(Sep. 15, 1927-June 30, 1997). Born in marion county, the self-described “rinky-dink kid from the Southside,” Paul F. Cantwell grew up in Beech Grove and attended elementary school at Holy Name Catholic School. First entering politics at the precinct level around the age of 15, his nickname of “Mr. Democrat” was more than earned.

Cantwell graduated from Cathedral High school in 1945. He then enlisted in the U.S. Navy where he served on a tanker in the China Sea. After his discharge, Cantwell returned to Indianapolis to study at Butler University, while also working in the oil and construction industries.

In 1965, Cantwell worked as an administrative assistant for Indiana Congressman Andrew Jacobs Sr. in Washington, D.C. He returned to Indianapolis in 1966 and won his first election for Marion County Commissioner. In April 1968, he stood next to Robert F. Kennedy when he gave his speech on the assassination of Martin Luther King Jr. (see Robert F. Kennedy Speech).

In 1970, Unigov all but ensured Republican control of Indianapolis. In the election of November 1971, Cantwell won one of only 8 seats held by Democrats in the new City-County Council, while Republicans won 21. Representing the 23rd District in the area of the near southeast side Garfield Park Neighborhood, Cantwell would be Democratic minority leader for the next eight years and a nemesis of Indianapolis Republicans. 

Cantwell was often the loudest, and sometimes only, voice demanding accountability from the Republicans and their budget plans. He believed he could best improve local government by criticizing it. Fellow politicians recalled his love of being involved and causing controversy in the Republican-controlled city. he used his position to ensure the Republicans did not go unchallenged in multiple city bond issues for the development of downtown Indianapolis.

While on the City-County Council, Cantwell was active in establishing the Indiana Housing Authority to oversee public housing. He supported the extension of the Indianapolis Public Library service to create a countywide library system and to raise money for the disabled children of Marion County.

After eight years, Cantwell resigned in 1979 to run for Indianapolis mayor. At this time, the Democratic Party in Indianapolis was disorganized and did not provide an advertising budget for his campaign. Going door to door, volunteers spearheaded Cantwell’s grass-root, self-supported campaign. Cantwell eventually lost his bid for mayor of Indianapolis to longtime Indianapolis mayor William Hudnut Iii

When he was not a candidate himself, Cantwell used his political clout to guide other candidates.
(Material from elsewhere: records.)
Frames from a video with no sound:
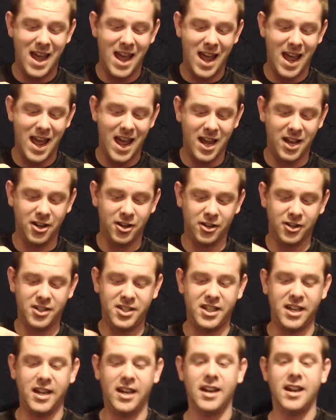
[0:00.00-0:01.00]
And you'll
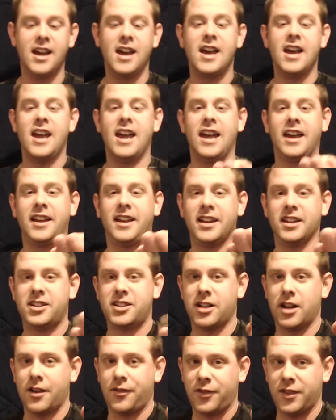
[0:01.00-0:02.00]
see it gets
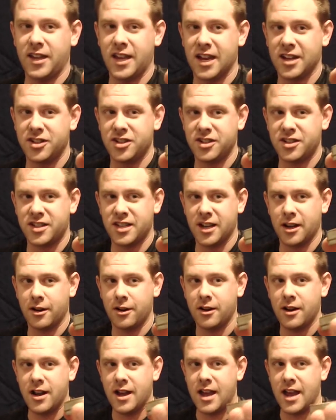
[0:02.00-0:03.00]
it off the edges
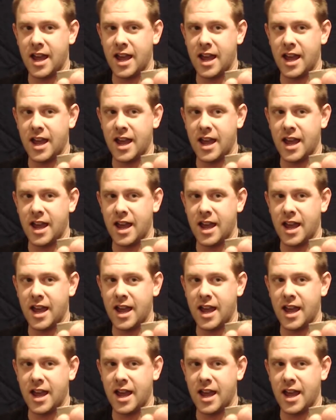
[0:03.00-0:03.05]
there,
He ultimately hoped to become a catalyst to spark more people to become involved in local politics. His daughter, longtime U.S. Senator Maria Cantwell from Washington state–and an Indianapolis native–credits her father’s legacy in her current success in the Democratic Party. 

Cantwell’s last elected office was to the Indiana House of Representatives from 1992-1994, however, he continued to speak out for the residents of Center Township and to work for the Democratic Party up until his death after an illness.